Energy harvesting is the capture and storage of energy from the environment which can be used to power an electronic device. This is not a new idea, we are all familiar with the idea of using solar panels to charge a battery, but there are many other energy sources to take advantage of such as kinetic, thermal, and electromagnetic energy. Kinetic energy such as that produced by wind can easily be harvested using a turbine, but even vibrations can be converted into a voltage using a piezo-electric transducer so any form of movement has the potential to power electronics. Thermal energy can be converted into electrical energy using a thermoelectric generator (TEG) which is able to produce energy from heat which would normally be lost to the environment. Electromagnetic energy is present all around us, for example, in the form of radio waves and microwaves which we rely on for wireless communications from WIFI to FM radio.
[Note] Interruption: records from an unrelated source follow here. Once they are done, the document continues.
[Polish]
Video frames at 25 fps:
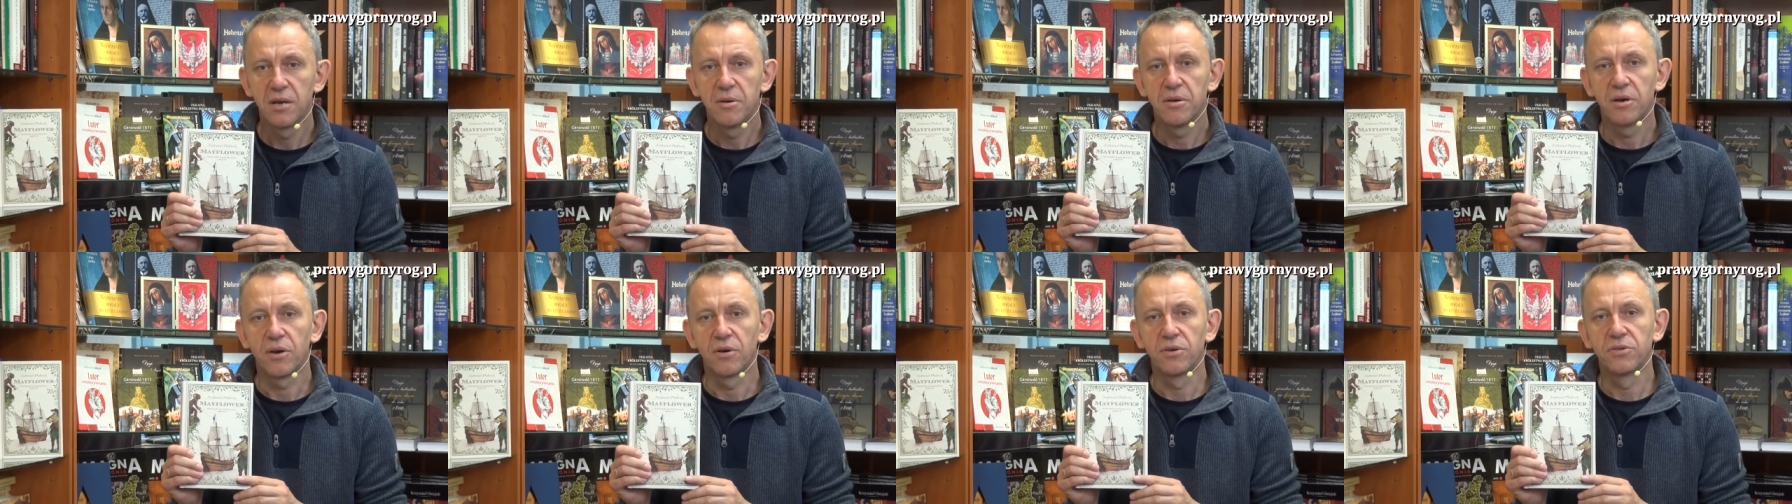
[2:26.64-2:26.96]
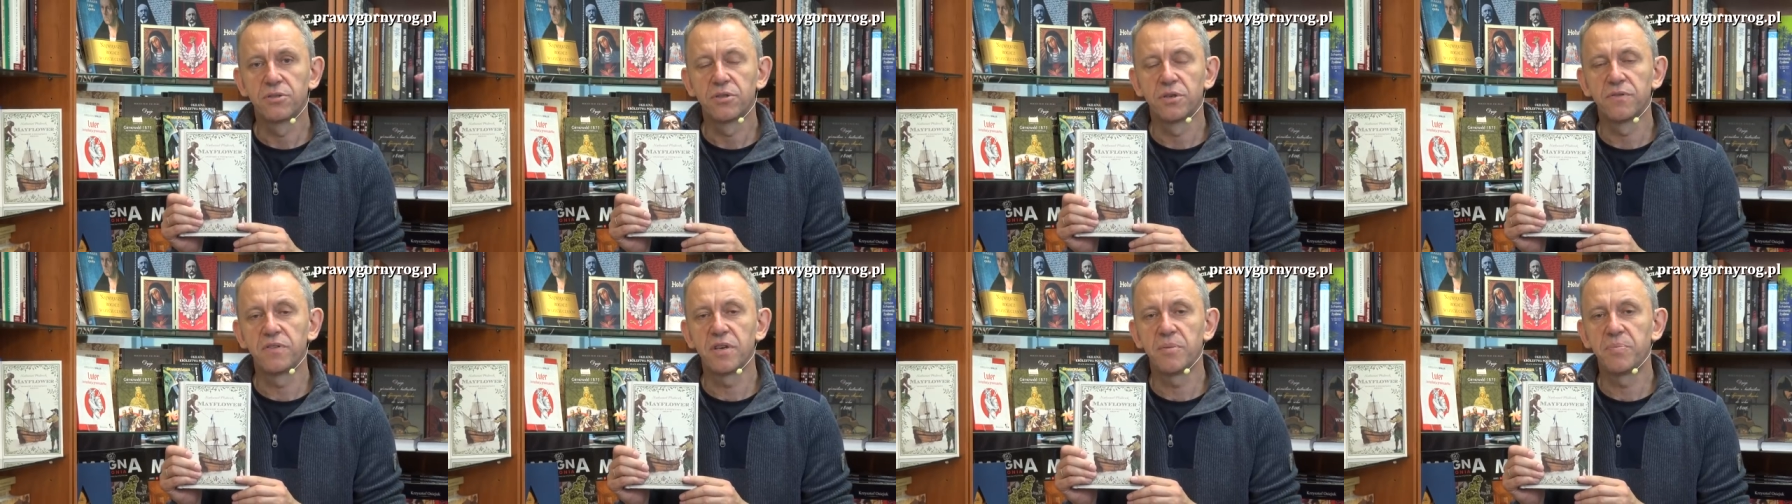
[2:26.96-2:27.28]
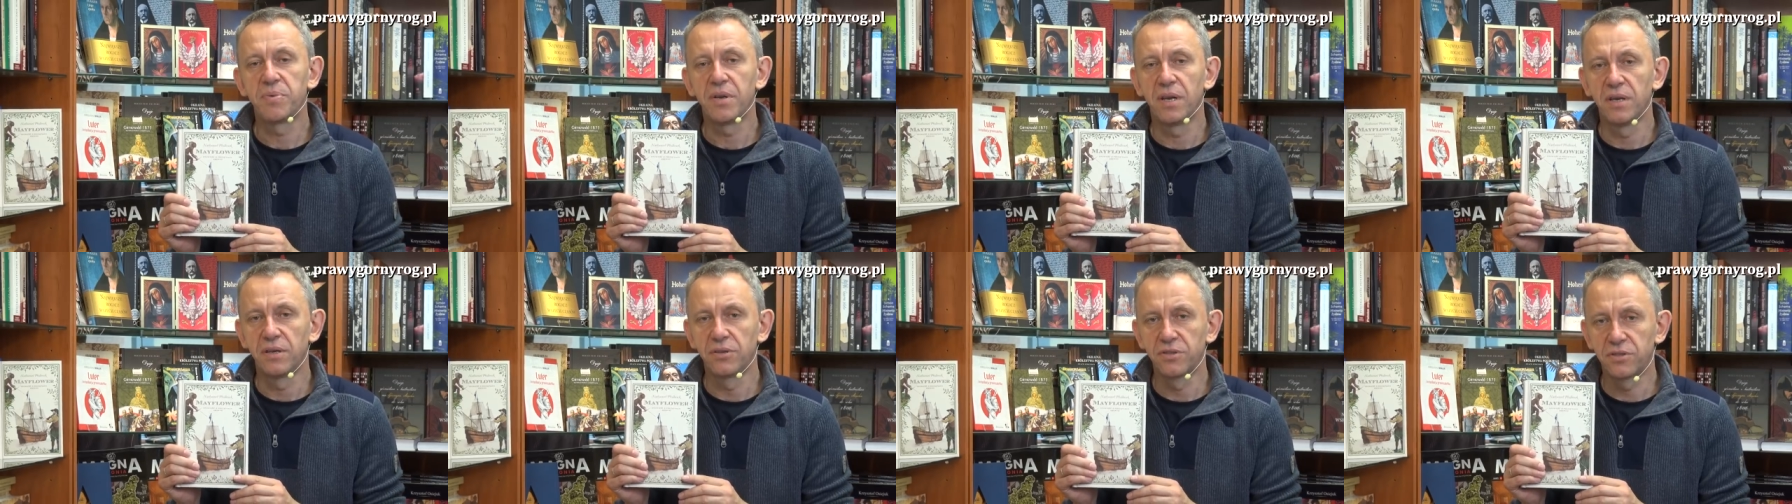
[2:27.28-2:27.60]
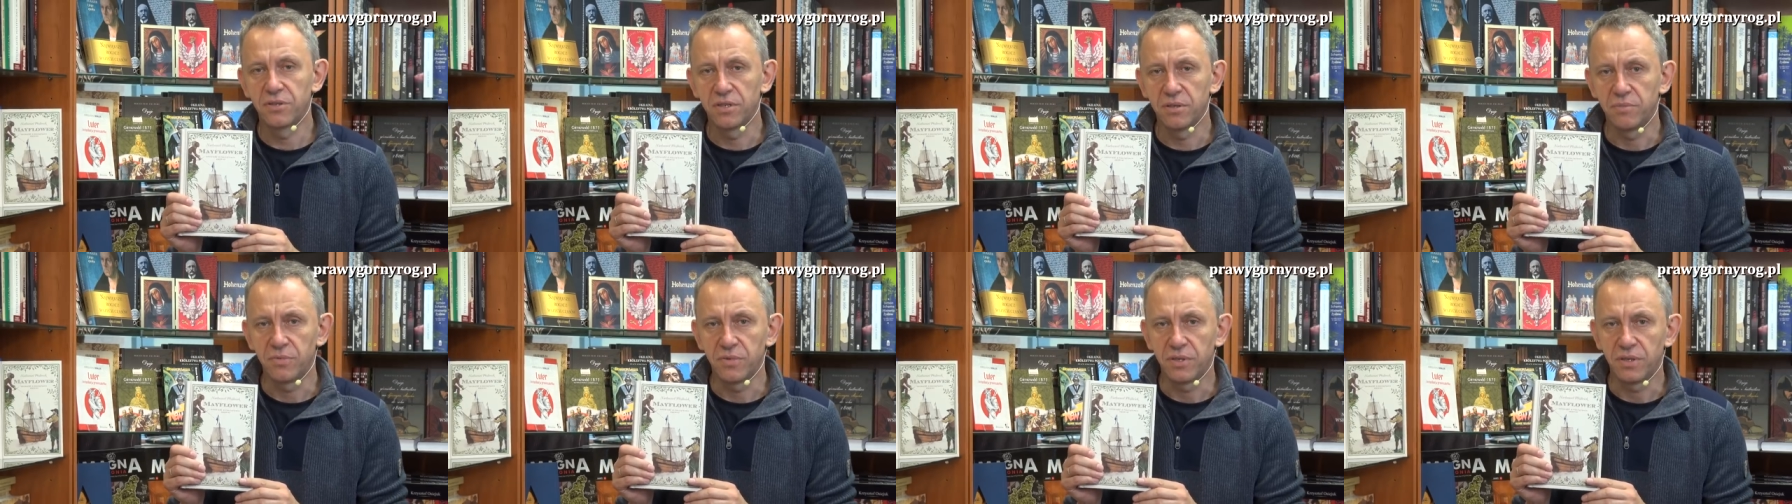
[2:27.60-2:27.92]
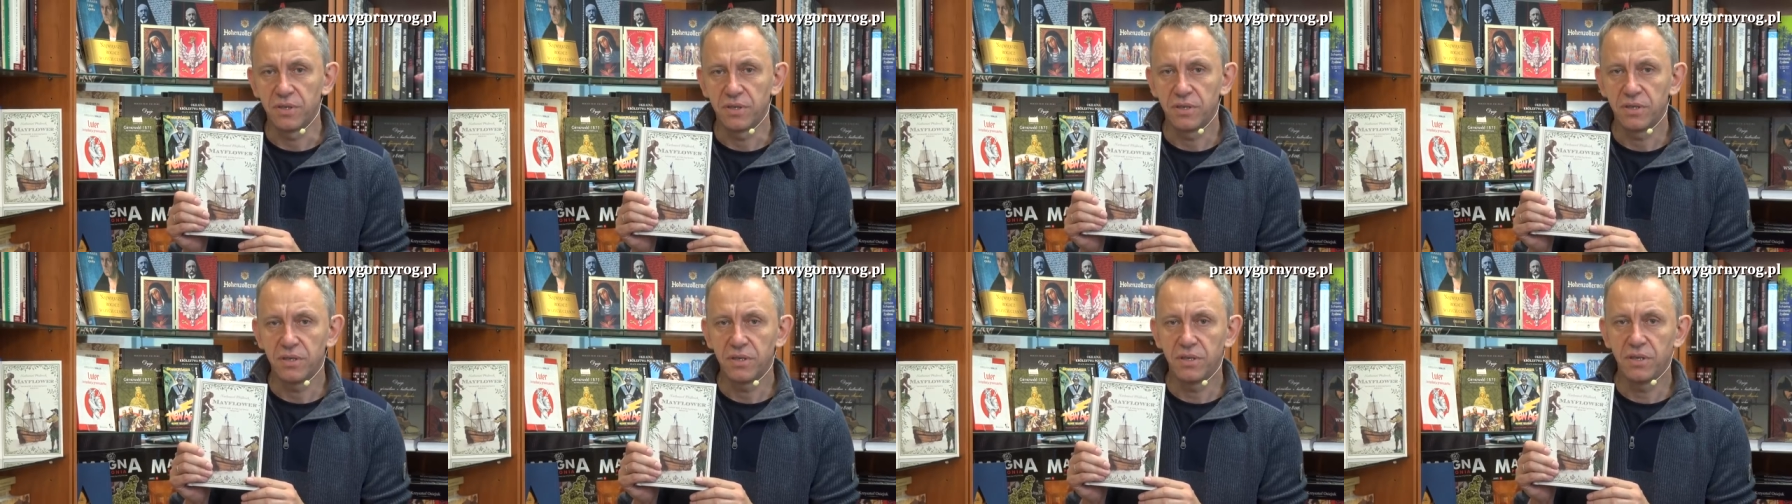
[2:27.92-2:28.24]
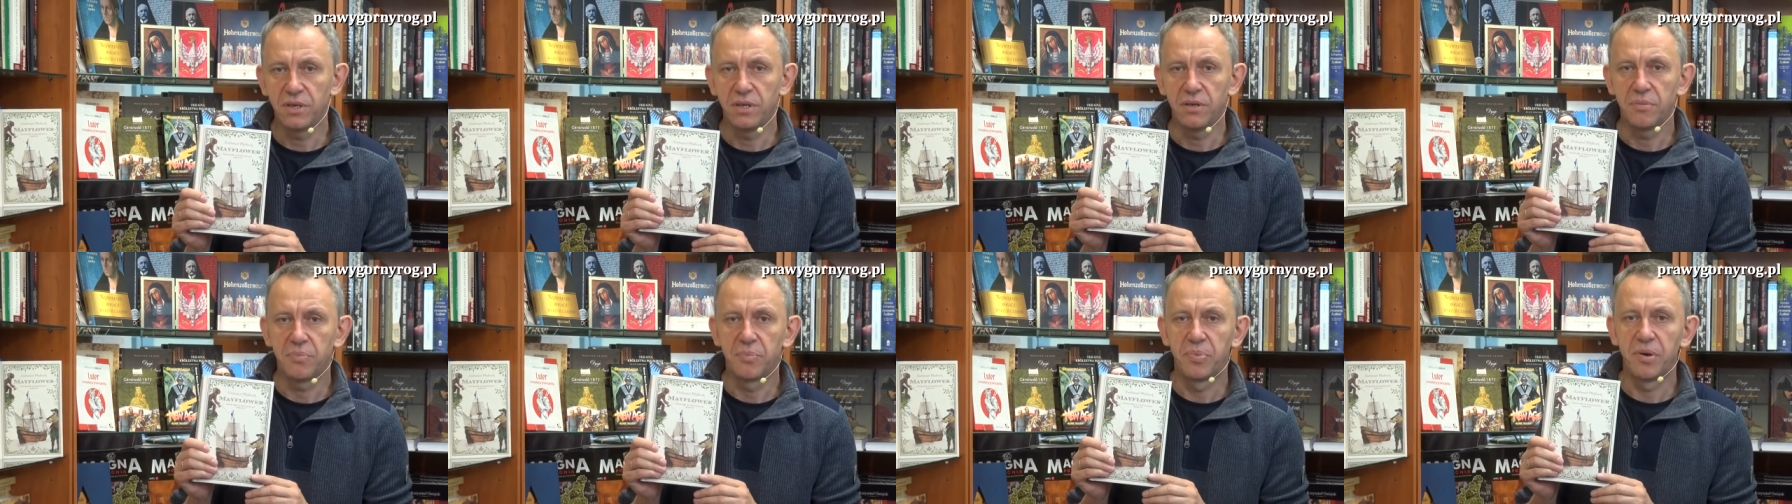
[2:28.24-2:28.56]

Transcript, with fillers: ojcowie pielgrzymi i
In most circumstances this amount of energy is so small that it cannot readily be captured and stored, however, if a device is located within a reasonable distance of a powerful transmitter, it is possible to provide enough energy to keep a low-power device alive.

This is especially the case with modern integrated circuits designed for power harvesting which are enabling increasingly tiny amounts of energy to be gradually accumulated over time in a battery, or super-capacitor in order to power a low-power device almost indefinitely while the energy source is present. In many cases it is also possible to combine multiple energy harvesting sources, which can be useful in environments where the energy sources may be changing, such as if the device is moving through different environments. For example, solar could be combined with piezo-electric, so that the device can harvest sunlight when the sun is visible, and vibration energy when the device is being moved (perhaps the device is worn by a human, or transported on a vehicle).

Energy harvesting typically refers to small scale harvesting of energy as described above, however, larger power sources can also be harnessed. For example, the power flowing through a cable can be harnessed by placing a current transformer around the cable. We recently developed a system using this technology to supply energy in an underground environment where no other power supply was reliably available. This can be a useful way of retro-fitting a device where power cables already exist, but with no other convenient way to tap the energy from the cables. This method has the potential to supply large amounts of power to a device, depending on the amount of current flowing through the cables.

Energy harvesting is a particularly valuable technique for circumstances where it is not possible to carry out maintenance on a device to replace a battery. For example, the device may be inaccessible or just impractical and expensive to access if there are a large number of devices – which is likely to become an increasingly significant problem as inexpensive IOT devices are used for large monitoring networks.

Energy harvesting techniques are becoming increasingly sophisticated which, coupled with a low power microprocessor makes it possible to power devices with energy sources which previously would be considered impractical.